Brief | In the copy, keep every word of the data below and none of its pictures.

Records for the exercise |
****************************************

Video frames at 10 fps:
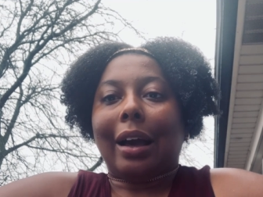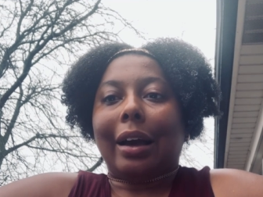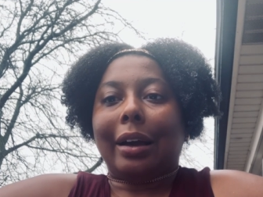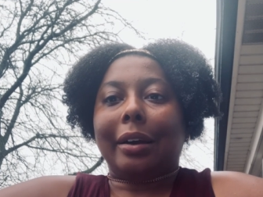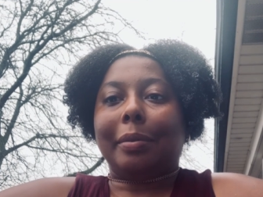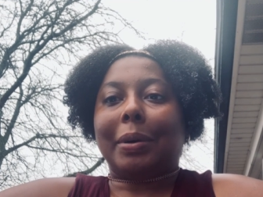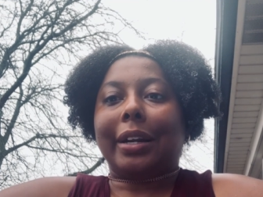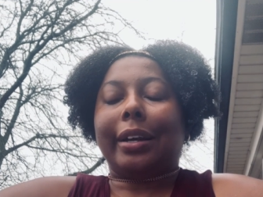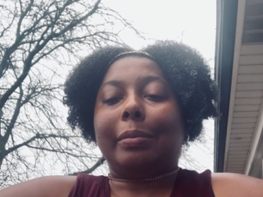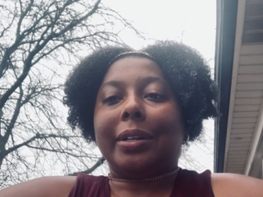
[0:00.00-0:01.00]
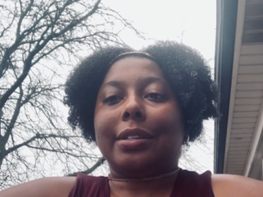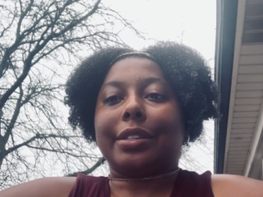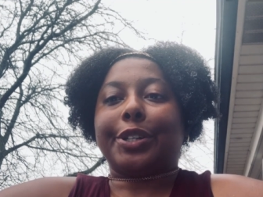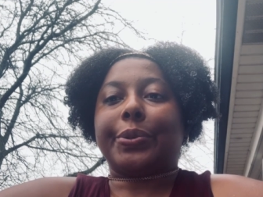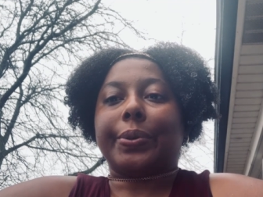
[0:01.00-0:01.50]
Hi, my name is
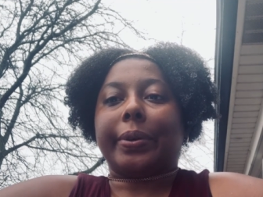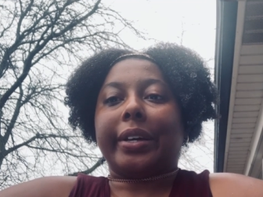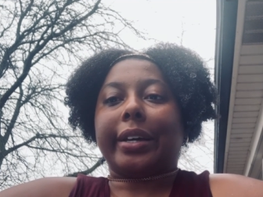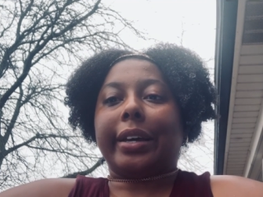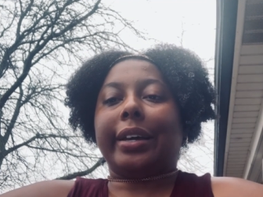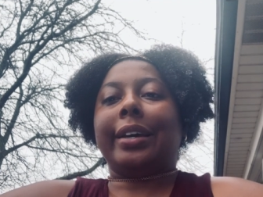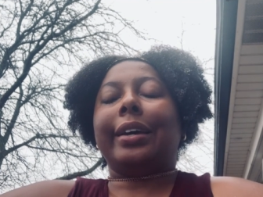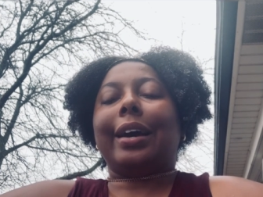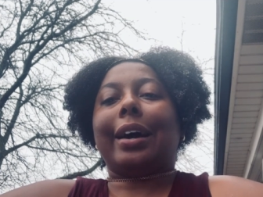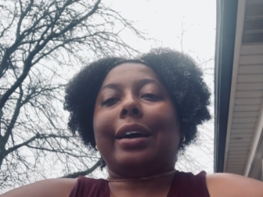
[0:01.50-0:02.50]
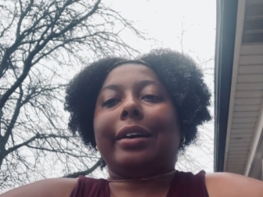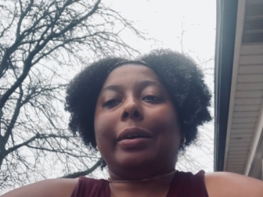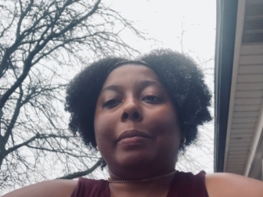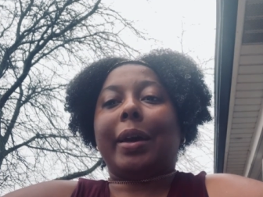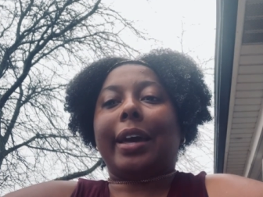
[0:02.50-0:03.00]
Latoya King. I
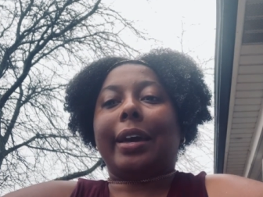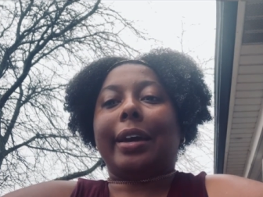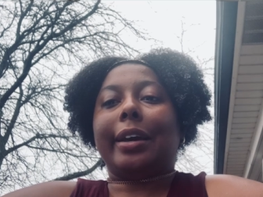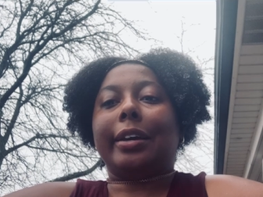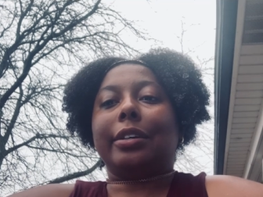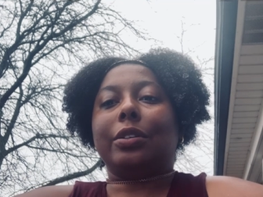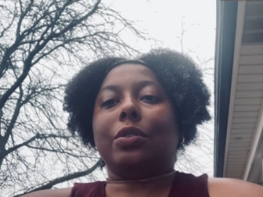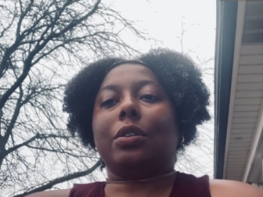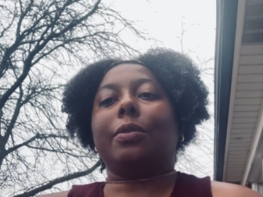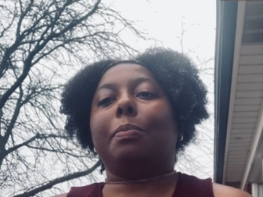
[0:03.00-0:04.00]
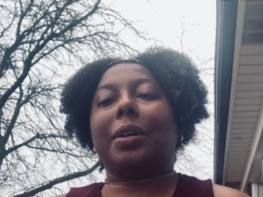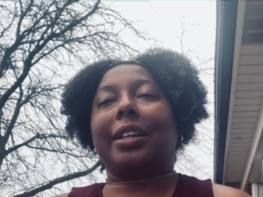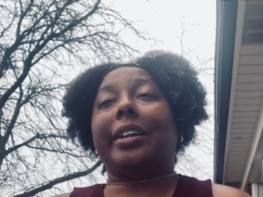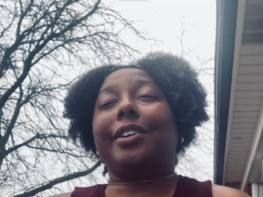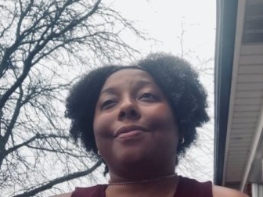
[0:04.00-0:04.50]
am a
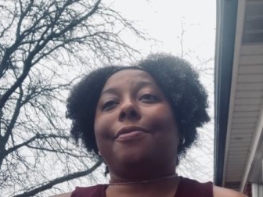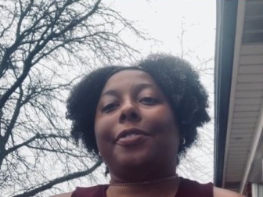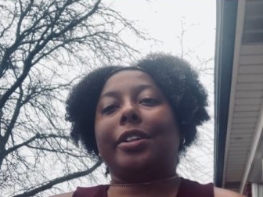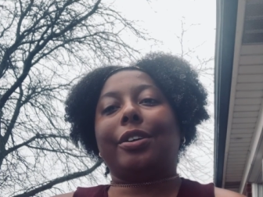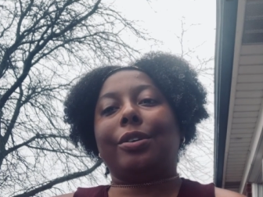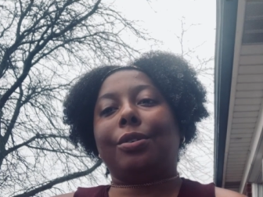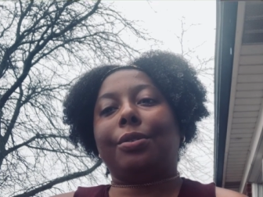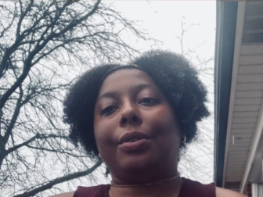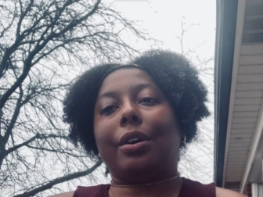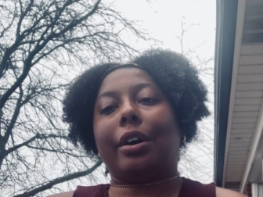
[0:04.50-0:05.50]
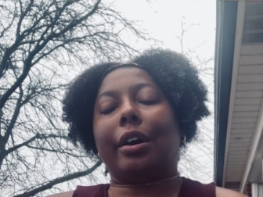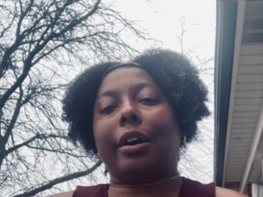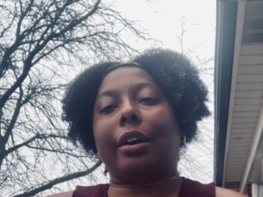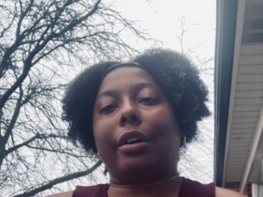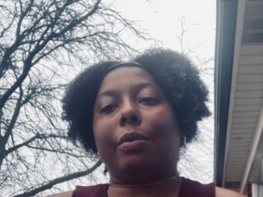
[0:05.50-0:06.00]
Millennium Fellow
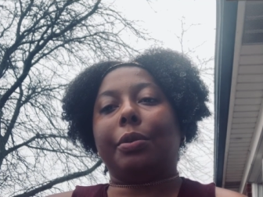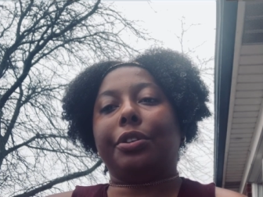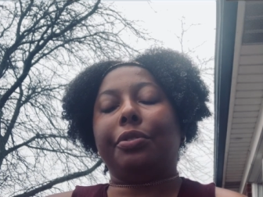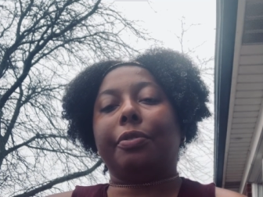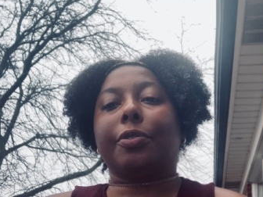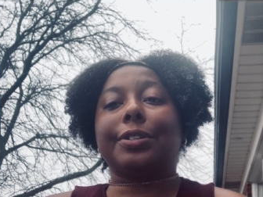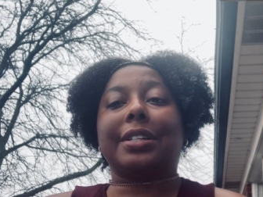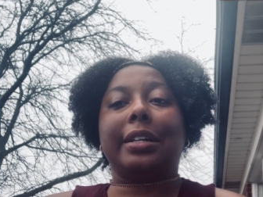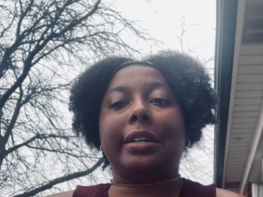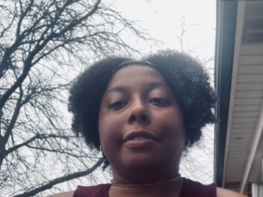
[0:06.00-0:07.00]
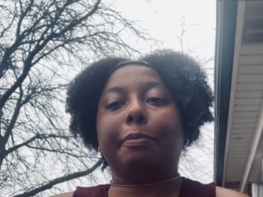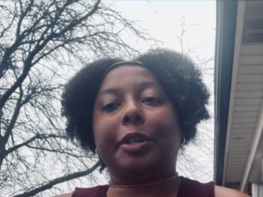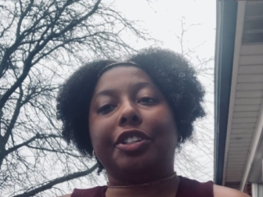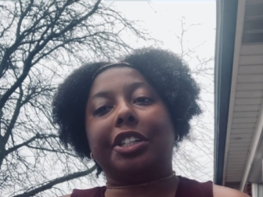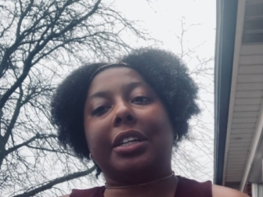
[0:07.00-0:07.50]
uh, with University of
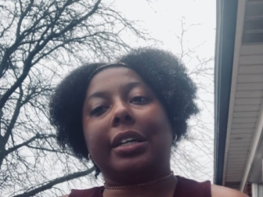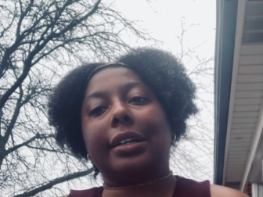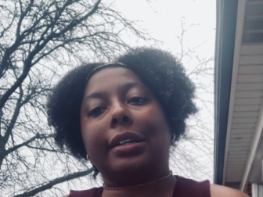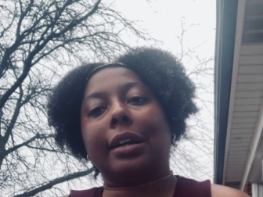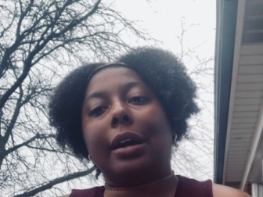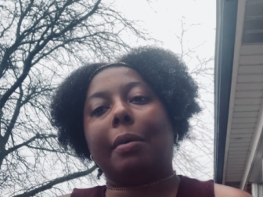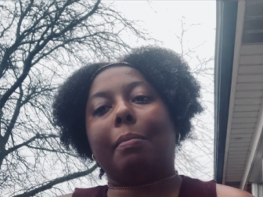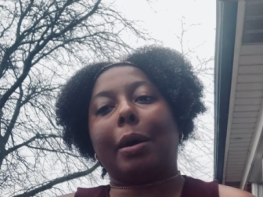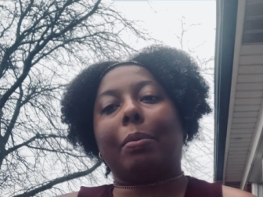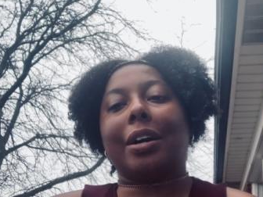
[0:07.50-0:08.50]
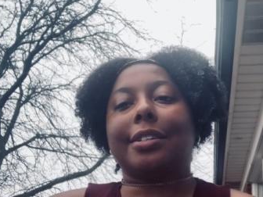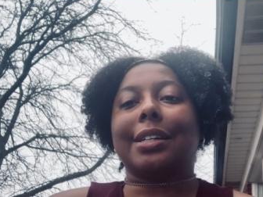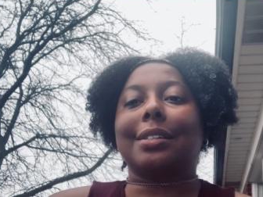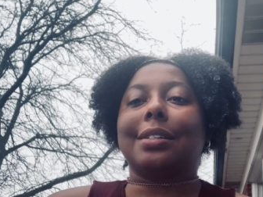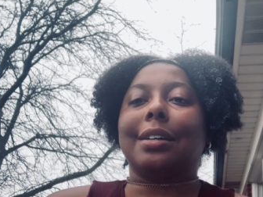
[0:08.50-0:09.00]
Michigan. My
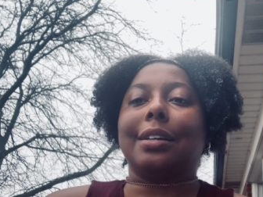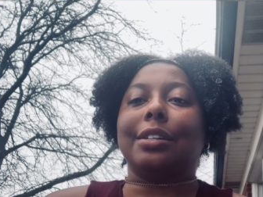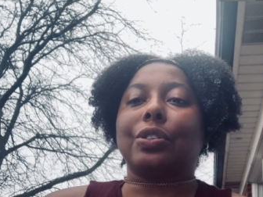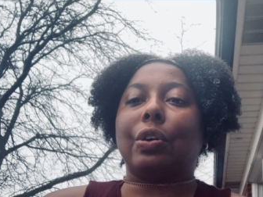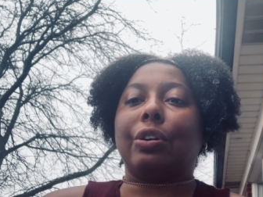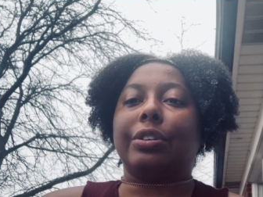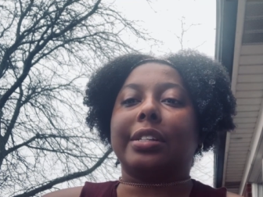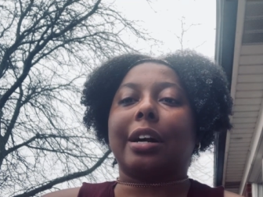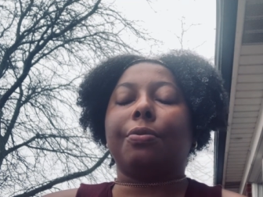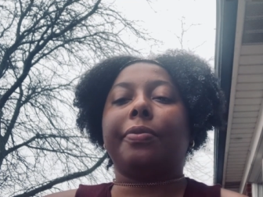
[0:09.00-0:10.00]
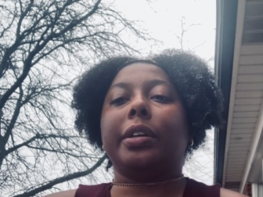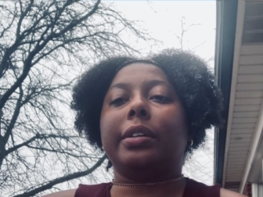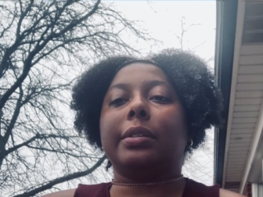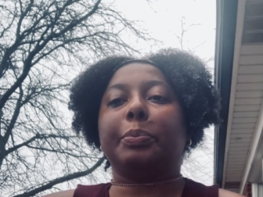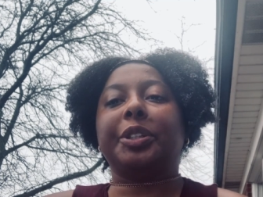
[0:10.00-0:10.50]
project is called
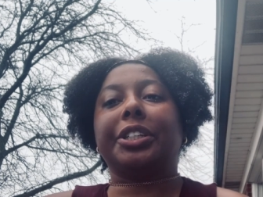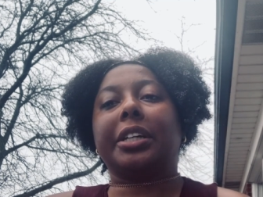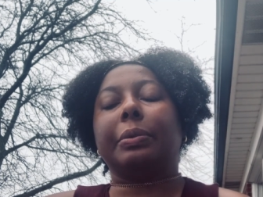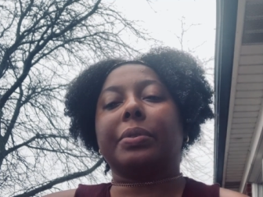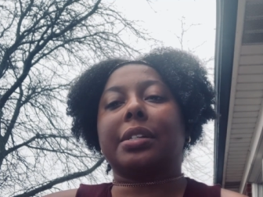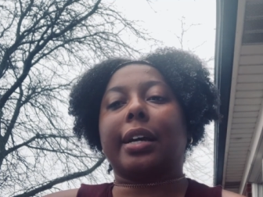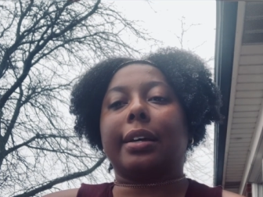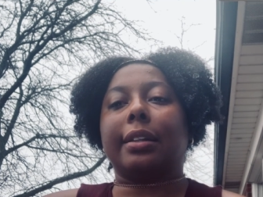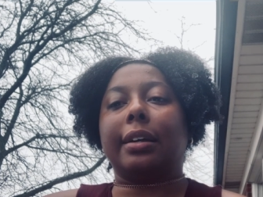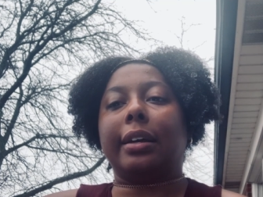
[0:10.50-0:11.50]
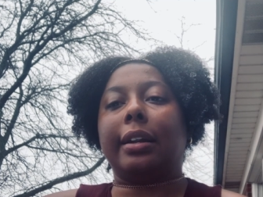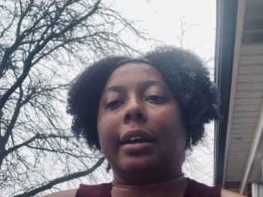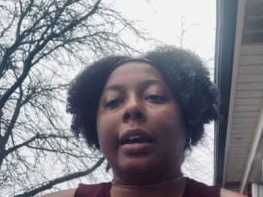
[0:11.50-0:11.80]
Southeast Michigan Recycling,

****************************************

Answer for this exercise |
Video frames at 10 fps:
[0:00.00-0:01.00]
[0:01.00-0:01.50]
Hi, my name is
[0:01.50-0:02.50]
[0:02.50-0:03.00]
Latoya King. I
[0:03.00-0:04.00]
[0:04.00-0:04.50]
am a
[0:04.50-0:05.50]
[0:05.50-0:06.00]
Millennium Fellow
[0:06.00-0:07.00]
[0:07.00-0:07.50]
uh, with University of
[0:07.50-0:08.50]
[0:08.50-0:09.00]
Michigan. My
[0:09.00-0:10.00]
[0:10.00-0:10.50]
project is called
[0:10.50-0:11.50]
[0:11.50-0:11.80]
Southeast Michigan Recycling,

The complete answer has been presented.